New research has demonstrated the value of patenting to innovative UK firms, challenging the widely held view that patents were no longer fit for purpose.
The Survey of Innovation and Patent Use (SIPU), led by Brunel University and commissioned by the Intellectual Property Office (IPO), shows that whilst only 11% of firms surveyed take advantage of patenting, when looking at those firms which innovate this number rises to 40%.
The research also shows that the size of the organisation does not influence the likelihood of patenting; rather it is the ability to create novel innovations and the volume of R&D which is the strongest factor in determining whether a business is likely to patent.

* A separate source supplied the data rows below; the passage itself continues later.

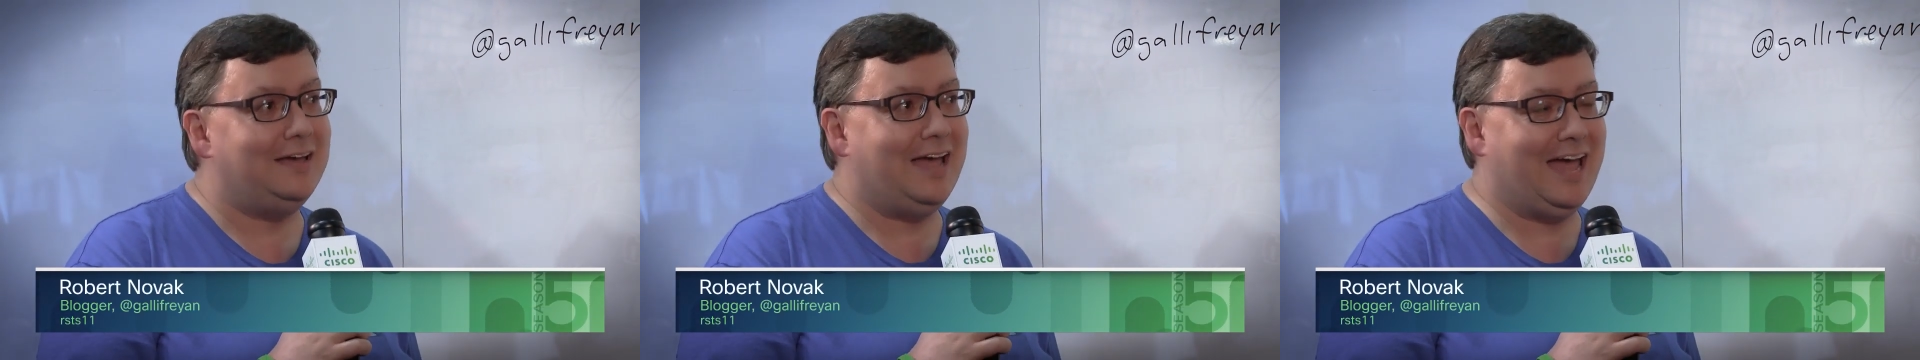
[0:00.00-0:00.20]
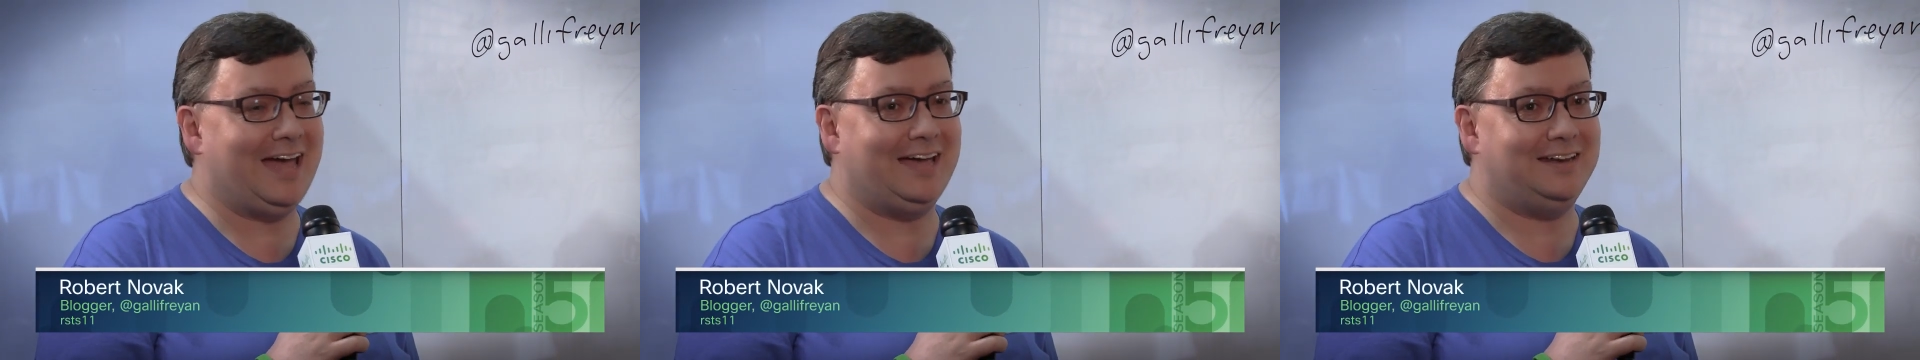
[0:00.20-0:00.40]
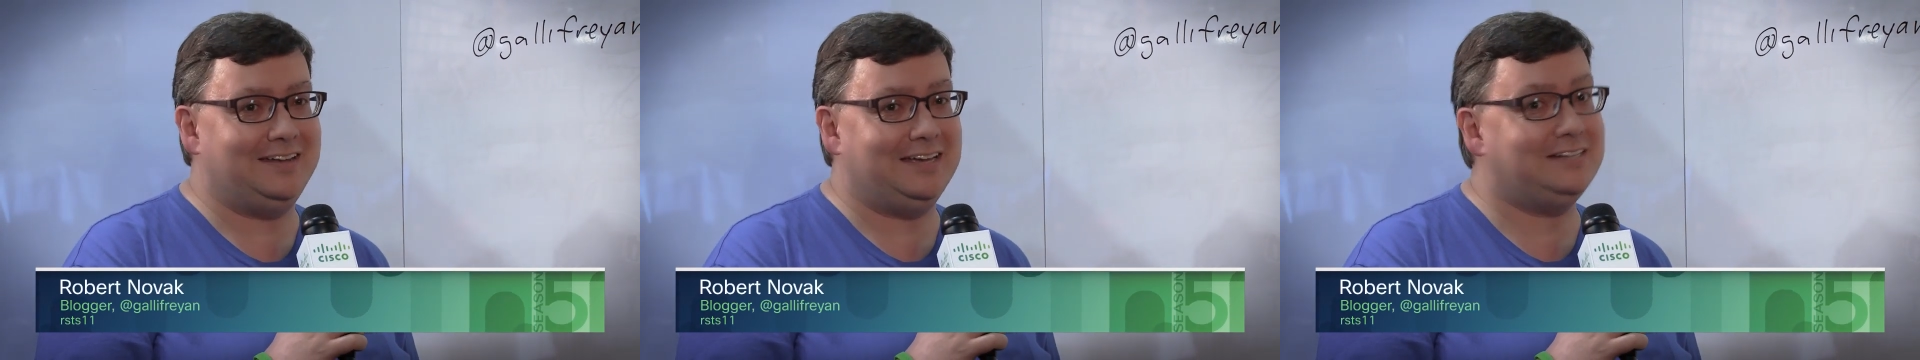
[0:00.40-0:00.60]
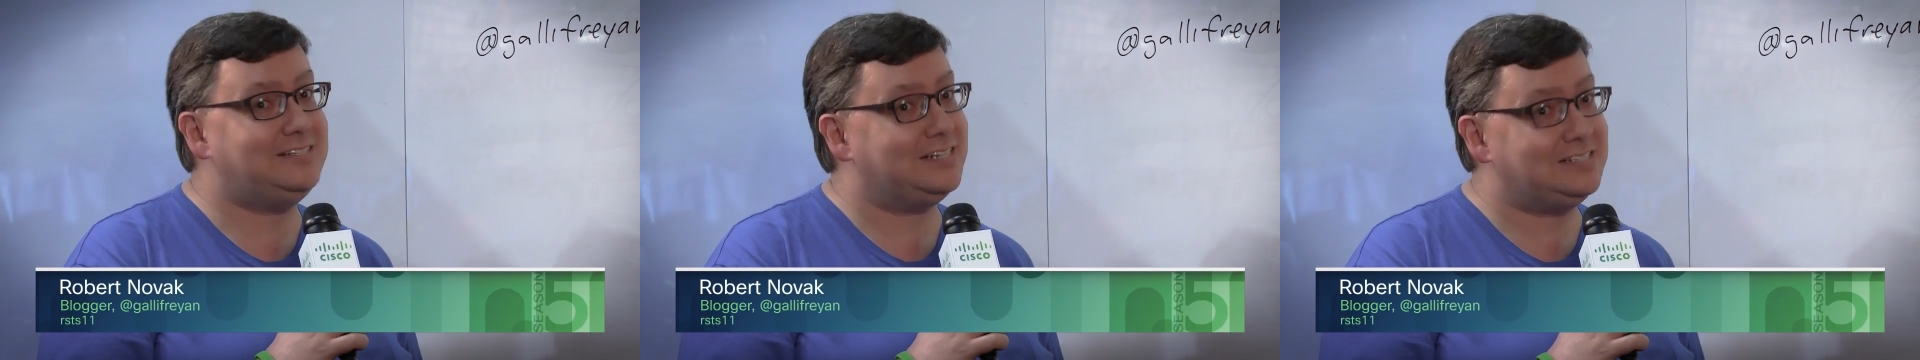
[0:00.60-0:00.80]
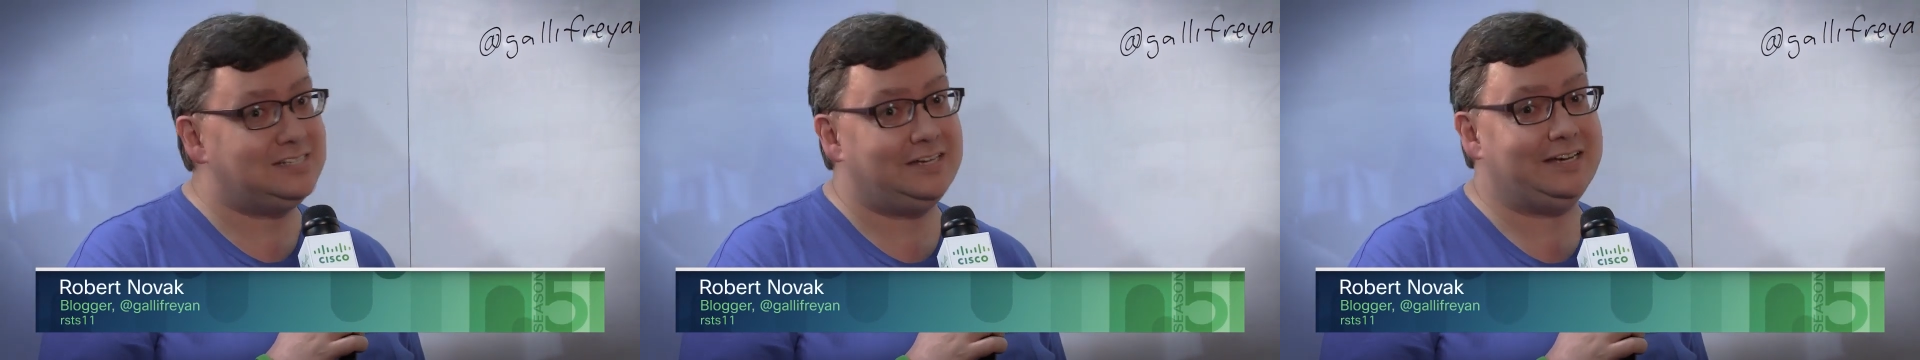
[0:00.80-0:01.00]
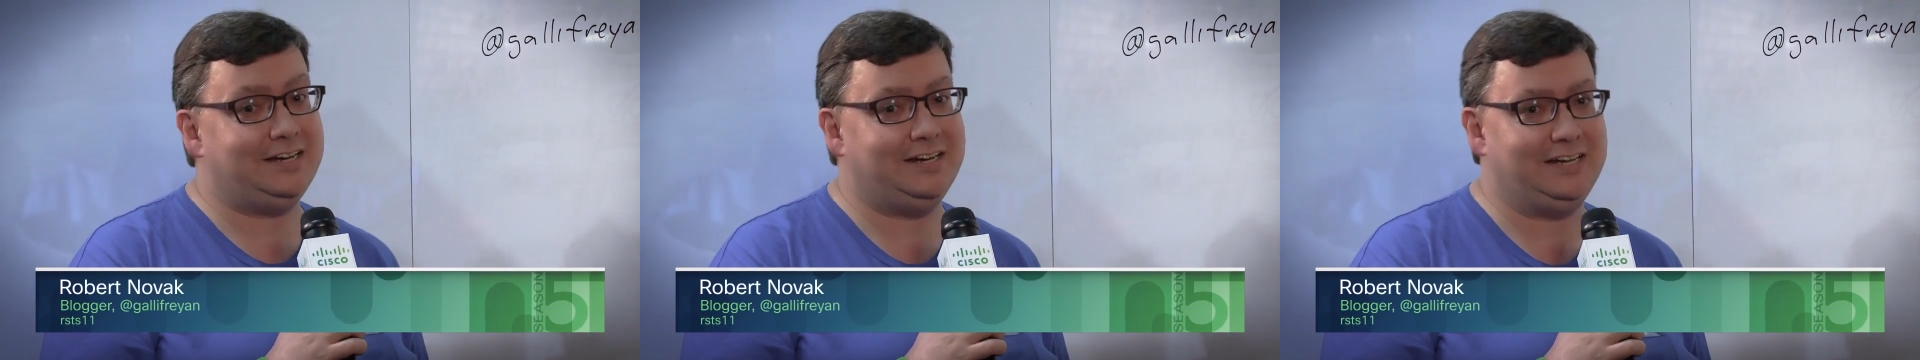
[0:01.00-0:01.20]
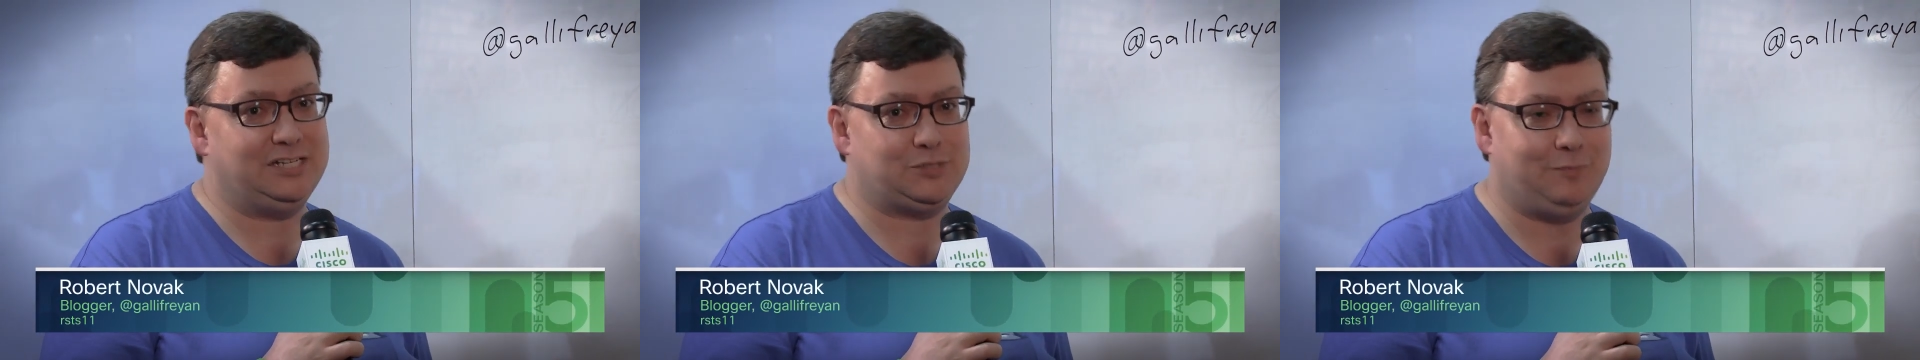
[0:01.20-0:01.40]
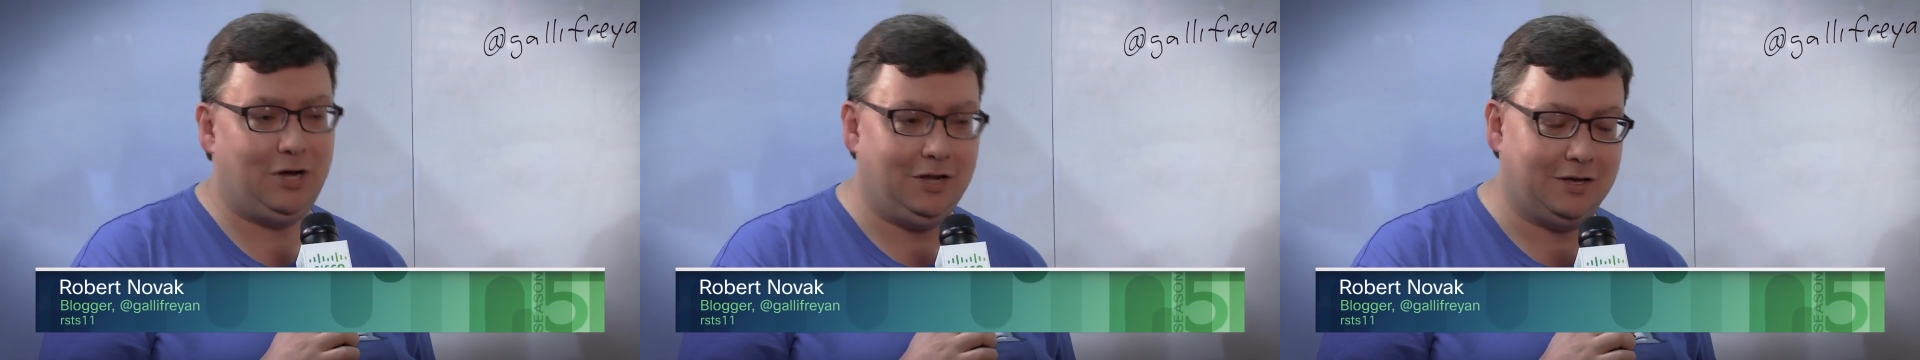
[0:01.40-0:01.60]
And it doesn't get any
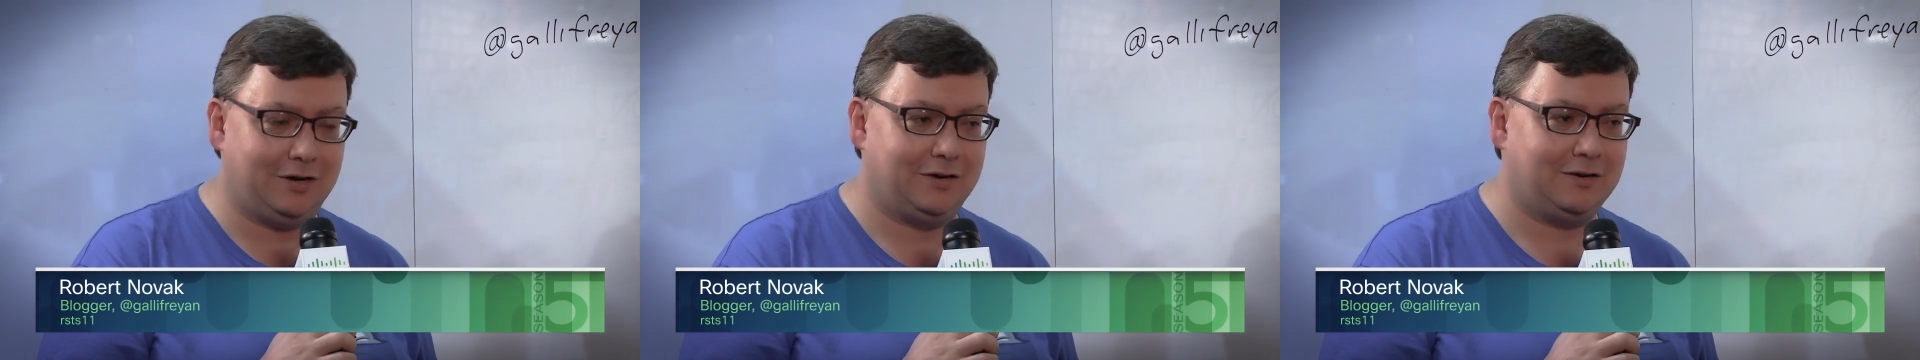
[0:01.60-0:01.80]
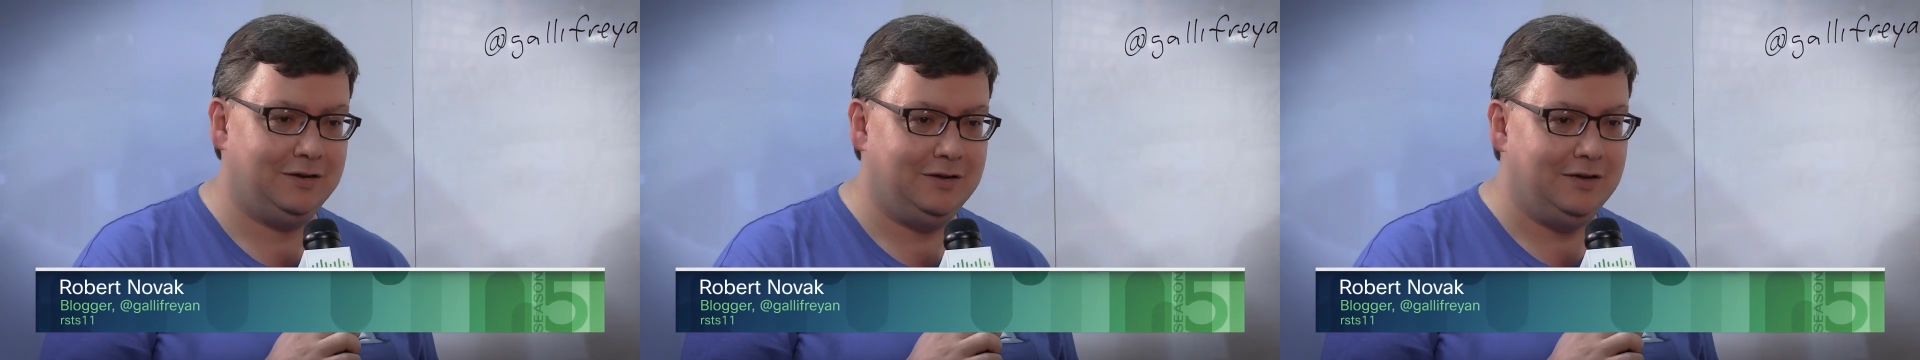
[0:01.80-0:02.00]
smaller.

Another key finding of the survey showed that firms are relying more often on technology licensing to keep up with the market, especially when innovation is limited by constraints on resources. Between 2009 and 2012, it is estimated that expenditure on technology in-licensing was around £6.9 billion a year in the UK. This equates to almost 40% of the total business enterprise spending on R&D, a much higher figure than researchers were expecting.
Industries where innovation rates are low were most likely to use technology licensing in a bid to keep up with the market. In contrast, industries with high rates of innovation were less likely to use licensing, possibly due to the desire to maintain exclusivity and avoid having to share a technology with competitors.
Lead researcher Professor Suma Athreye from Brunel Business School said: "What this research shows is that despite popular belief there is still great value to UK firms in patenting. The often quoted statistic, based on CIS surveys, that only 3% of UK business use the patent system is down to the fact that it is just not relevant for many organisations. It is those firms which are developing new to market innovations that really benefit from patenting both to protect their IP and to allow them to bring in revenue through licensing.
"In a global marketplace patents are vital to protecting UK business interests and to supporting growth in the economy. Innovators - those organisations that really benefit from patents - are already taking advantage of this, so the findings of the survey suggest that rather than focusing on encouraging use of patenting through legislation, what policy makers instead need to consider is how to boost the conditions for innovation in general."
The Report “Innovation, Patenting and Licensing in the UK: Evidence from the SIPU survey” authored by Professors Ashish Arora (Duke University) and Suma Athreye (Brunel University) and Dr Can Huang (UNU-MERIT, Maastricht) will be presented at a conference organised by the IPO and Brunel University and sponsored by the ESRC (Economic and Social Research Council) at the Big Innovation Centre (BIC) on Monday 9 September.